[Task directions] Would you reproduce every line of the material exactly?

[Data provided]
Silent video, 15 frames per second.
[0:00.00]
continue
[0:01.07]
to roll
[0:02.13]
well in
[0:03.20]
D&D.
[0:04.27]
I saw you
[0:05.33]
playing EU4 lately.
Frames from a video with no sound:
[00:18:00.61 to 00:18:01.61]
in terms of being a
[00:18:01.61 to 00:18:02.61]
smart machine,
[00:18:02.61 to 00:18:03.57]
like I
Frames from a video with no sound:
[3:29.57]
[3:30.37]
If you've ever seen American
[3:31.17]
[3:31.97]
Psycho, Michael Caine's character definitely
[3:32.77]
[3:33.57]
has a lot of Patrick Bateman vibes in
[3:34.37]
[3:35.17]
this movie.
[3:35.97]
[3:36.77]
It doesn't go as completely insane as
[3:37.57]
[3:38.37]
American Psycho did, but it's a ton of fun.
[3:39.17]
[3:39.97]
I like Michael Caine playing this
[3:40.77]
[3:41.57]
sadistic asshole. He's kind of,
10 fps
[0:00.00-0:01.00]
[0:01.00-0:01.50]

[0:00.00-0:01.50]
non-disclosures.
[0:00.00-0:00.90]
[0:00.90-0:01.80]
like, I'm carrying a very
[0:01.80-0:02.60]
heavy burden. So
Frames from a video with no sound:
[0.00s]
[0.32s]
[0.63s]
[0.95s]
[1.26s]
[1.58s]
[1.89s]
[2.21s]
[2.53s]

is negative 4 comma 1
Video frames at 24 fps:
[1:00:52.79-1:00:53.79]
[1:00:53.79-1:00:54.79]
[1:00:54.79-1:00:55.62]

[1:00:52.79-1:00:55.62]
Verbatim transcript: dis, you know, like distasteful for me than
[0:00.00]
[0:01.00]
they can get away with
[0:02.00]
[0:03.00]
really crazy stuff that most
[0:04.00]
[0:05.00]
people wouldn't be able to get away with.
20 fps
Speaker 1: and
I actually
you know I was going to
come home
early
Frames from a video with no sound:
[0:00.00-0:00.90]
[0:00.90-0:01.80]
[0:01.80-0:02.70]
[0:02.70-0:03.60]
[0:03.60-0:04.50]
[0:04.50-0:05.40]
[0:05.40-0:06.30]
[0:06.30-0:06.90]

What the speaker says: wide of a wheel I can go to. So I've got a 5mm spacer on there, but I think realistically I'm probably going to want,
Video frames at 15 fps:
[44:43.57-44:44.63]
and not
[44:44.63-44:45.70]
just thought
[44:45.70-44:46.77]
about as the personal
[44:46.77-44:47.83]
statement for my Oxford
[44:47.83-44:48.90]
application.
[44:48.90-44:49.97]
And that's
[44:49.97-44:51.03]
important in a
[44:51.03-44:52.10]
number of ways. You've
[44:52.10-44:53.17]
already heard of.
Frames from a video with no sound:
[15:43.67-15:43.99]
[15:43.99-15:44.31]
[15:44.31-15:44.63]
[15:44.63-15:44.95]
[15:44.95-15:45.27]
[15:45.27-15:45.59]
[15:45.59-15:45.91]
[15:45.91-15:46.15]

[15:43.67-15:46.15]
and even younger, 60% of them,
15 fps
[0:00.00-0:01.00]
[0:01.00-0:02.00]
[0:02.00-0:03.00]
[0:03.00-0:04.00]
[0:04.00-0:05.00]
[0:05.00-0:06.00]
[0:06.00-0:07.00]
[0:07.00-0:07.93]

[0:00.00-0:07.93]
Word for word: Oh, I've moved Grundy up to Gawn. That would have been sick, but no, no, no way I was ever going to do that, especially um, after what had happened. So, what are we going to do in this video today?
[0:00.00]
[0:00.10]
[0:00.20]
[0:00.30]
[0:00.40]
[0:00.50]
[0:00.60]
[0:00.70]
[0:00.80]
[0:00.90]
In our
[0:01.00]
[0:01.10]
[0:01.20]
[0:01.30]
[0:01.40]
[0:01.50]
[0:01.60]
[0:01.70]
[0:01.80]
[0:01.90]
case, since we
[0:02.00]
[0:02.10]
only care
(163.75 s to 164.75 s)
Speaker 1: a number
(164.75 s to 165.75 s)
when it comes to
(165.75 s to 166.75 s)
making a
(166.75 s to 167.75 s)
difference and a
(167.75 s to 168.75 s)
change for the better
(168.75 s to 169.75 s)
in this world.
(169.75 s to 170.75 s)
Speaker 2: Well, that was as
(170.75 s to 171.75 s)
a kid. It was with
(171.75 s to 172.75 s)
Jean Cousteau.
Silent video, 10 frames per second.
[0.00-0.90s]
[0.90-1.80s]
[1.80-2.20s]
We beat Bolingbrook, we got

[Your solution]
Silent video, 15 frames per second.
[0:00.00]
continue
[0:01.07]
to roll
[0:02.13]
well in
[0:03.20]
D&D.
[0:04.27]
I saw you
[0:05.33]
playing EU4 lately.
Frames from a video with no sound:
[00:18:00.61 to 00:18:01.61]
in terms of being a
[00:18:01.61 to 00:18:02.61]
smart machine,
[00:18:02.61 to 00:18:03.57]
like I
Frames from a video with no sound:
[3:29.57]
[3:30.37]
If you've ever seen American
[3:31.17]
[3:31.97]
Psycho, Michael Caine's character definitely
[3:32.77]
[3:33.57]
has a lot of Patrick Bateman vibes in
[3:34.37]
[3:35.17]
this movie.
[3:35.97]
[3:36.77]
It doesn't go as completely insane as
[3:37.57]
[3:38.37]
American Psycho did, but it's a ton of fun.
[3:39.17]
[3:39.97]
I like Michael Caine playing this
[3:40.77]
[3:41.57]
sadistic asshole. He's kind of,
10 fps
[0:00.00-0:01.00]
[0:01.00-0:01.50]

[0:00.00-0:01.50]
non-disclosures.
[0:00.00-0:00.90]
[0:00.90-0:01.80]
like, I'm carrying a very
[0:01.80-0:02.60]
heavy burden. So
Frames from a video with no sound:
[0.00s]
[0.32s]
[0.63s]
[0.95s]
[1.26s]
[1.58s]
[1.89s]
[2.21s]
[2.53s]

is negative 4 comma 1
Video frames at 24 fps:
[1:00:52.79-1:00:53.79]
[1:00:53.79-1:00:54.79]
[1:00:54.79-1:00:55.62]

[1:00:52.79-1:00:55.62]
Verbatim transcript: dis, you know, like distasteful for me than
[0:00.00]
[0:01.00]
they can get away with
[0:02.00]
[0:03.00]
really crazy stuff that most
[0:04.00]
[0:05.00]
people wouldn't be able to get away with.
20 fps
Speaker 1: and
I actually
you know I was going to
come home
early
Frames from a video with no sound:
[0:00.00-0:00.90]
[0:00.90-0:01.80]
[0:01.80-0:02.70]
[0:02.70-0:03.60]
[0:03.60-0:04.50]
[0:04.50-0:05.40]
[0:05.40-0:06.30]
[0:06.30-0:06.90]

What the speaker says: wide of a wheel I can go to. So I've got a 5mm spacer on there, but I think realistically I'm probably going to want,
Video frames at 15 fps:
[44:43.57-44:44.63]
and not
[44:44.63-44:45.70]
just thought
[44:45.70-44:46.77]
about as the personal
[44:46.77-44:47.83]
statement for my Oxford
[44:47.83-44:48.90]
application.
[44:48.90-44:49.97]
And that's
[44:49.97-44:51.03]
important in a
[44:51.03-44:52.10]
number of ways. You've
[44:52.10-44:53.17]
already heard of.
Frames from a video with no sound:
[15:43.67-15:43.99]
[15:43.99-15:44.31]
[15:44.31-15:44.63]
[15:44.63-15:44.95]
[15:44.95-15:45.27]
[15:45.27-15:45.59]
[15:45.59-15:45.91]
[15:45.91-15:46.15]

[15:43.67-15:46.15]
and even younger, 60% of them,
15 fps
[0:00.00-0:01.00]
[0:01.00-0:02.00]
[0:02.00-0:03.00]
[0:03.00-0:04.00]
[0:04.00-0:05.00]
[0:05.00-0:06.00]
[0:06.00-0:07.00]
[0:07.00-0:07.93]

[0:00.00-0:07.93]
Word for word: Oh, I've moved Grundy up to Gawn. That would have been sick, but no, no, no way I was ever going to do that, especially um, after what had happened. So, what are we going to do in this video today?
[0:00.00]
[0:00.10]
[0:00.20]
[0:00.30]
[0:00.40]
[0:00.50]
[0:00.60]
[0:00.70]
[0:00.80]
[0:00.90]
In our
[0:01.00]
[0:01.10]
[0:01.20]
[0:01.30]
[0:01.40]
[0:01.50]
[0:01.60]
[0:01.70]
[0:01.80]
[0:01.90]
case, since we
[0:02.00]
[0:02.10]
only care
(163.75 s to 164.75 s)
Speaker 1: a number
(164.75 s to 165.75 s)
when it comes to
(165.75 s to 166.75 s)
making a
(166.75 s to 167.75 s)
difference and a
(167.75 s to 168.75 s)
change for the better
(168.75 s to 169.75 s)
in this world.
(169.75 s to 170.75 s)
Speaker 2: Well, that was as
(170.75 s to 171.75 s)
a kid. It was with
(171.75 s to 172.75 s)
Jean Cousteau.
Silent video, 10 frames per second.
[0.00-0.90s]
[0.90-1.80s]
[1.80-2.20s]
We beat Bolingbrook, we got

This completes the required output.